LENSE: Learning from Expensive, Noisy, Slow Experts

This is the main repo for the LENSE production version.

To add as a Maven dependency:

<dependency>
    <groupId>com.github.keenon</groupId>
    <artifactId>lense</artifactId>
    <version>1.1</version>
</dependency>

Useful Links:

A brief tutorial:

What is LENSE?

Basically, you can think of LENSE as a magical MAP inference tool for log-linear PGMs, that uses humans to help with labeling individual variables when it's uncertain. If those are unfamiliar concepts to you, go watch the lectures from Daphne Koller's excellent Coursera course on PGMs.

For a more academic treatment of the following content, see the NIPS paper.

Why should I use LENSE?

LENSE uses a mixture of machine learning and human workers (which it can recruit from Mechanical Turk for you) to get a very accurate system that you can deploy right away. LENSE starts by querying humans every time you ask it a question, but over time it learns to take over from the humans. This means that over time your marginal costs fall!

scaling costs graph

An example use case:

Suppose you're interested in doing sequence labeling on Tweets. For those unfamiliar with sequence labeling, it's a task where you split a sentence into individual words (tokens, in the jargon) and you're trying to label each work (token) into one of several classes. Suppose you want to know which tokens correspond to people, businesses, or other, so that you can find the general sentiment of tweets that talk about a certain business or celebrity. You want a very accurate system, you want it launched today, but you have no training data. What to do? Use LENSE!

Before we continue, LENSE depends on loglinear, a fast log-linear-model library written in Java.
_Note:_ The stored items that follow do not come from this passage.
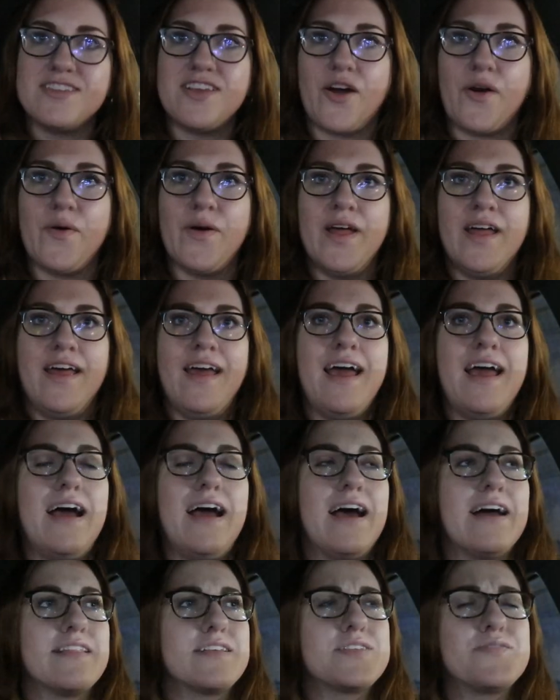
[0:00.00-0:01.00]
So
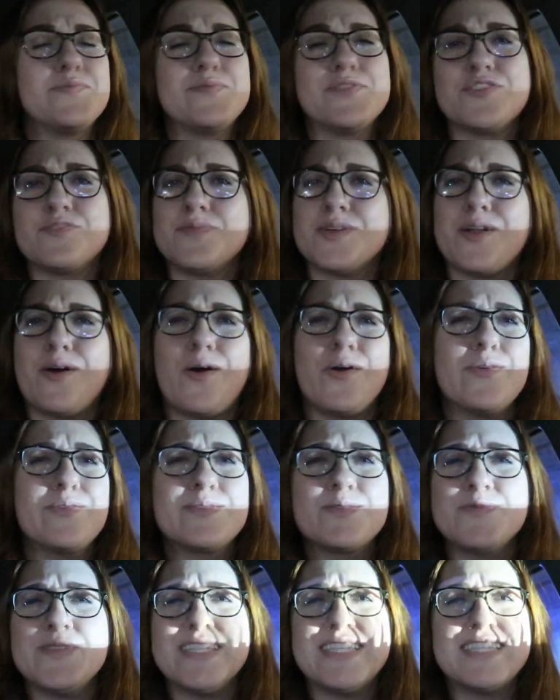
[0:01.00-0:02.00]
Alex from Sherman
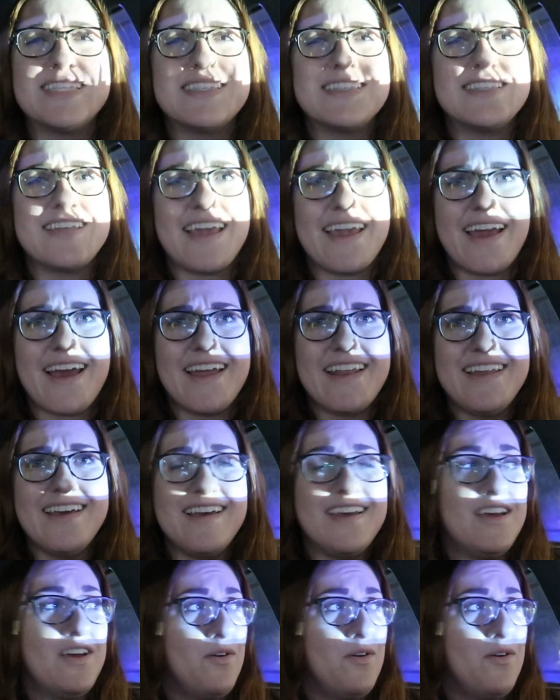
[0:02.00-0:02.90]
Oaks, we stan.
We assume some familiarity with that code in this tutorial.

twitter labeling example

In the above diagram, you're responsible for two parts of the flow: extracting features, and providing HTML to query humans with.

Let's imagine you want to make a function like this:

public String[] labelTweetTokens(String[] tokens)

And you want the returned String[] array to be of the same length as tokens, where each element is drawn from the global array:

String[] tags = {
    "PERSON",
    "COMPANY",
    "OTHER"
};

You need to do two things before you can do a one-liner to get fast, accurate answers from LENSE:

  • write a function to create GraphicalModel objects (log-linear models) with factors that contain reasonable feature vectors
  • write a function to annotate each variable in your GraphicalModel with HTML that LENSE can show to humans when it wants to ask for a human opinion.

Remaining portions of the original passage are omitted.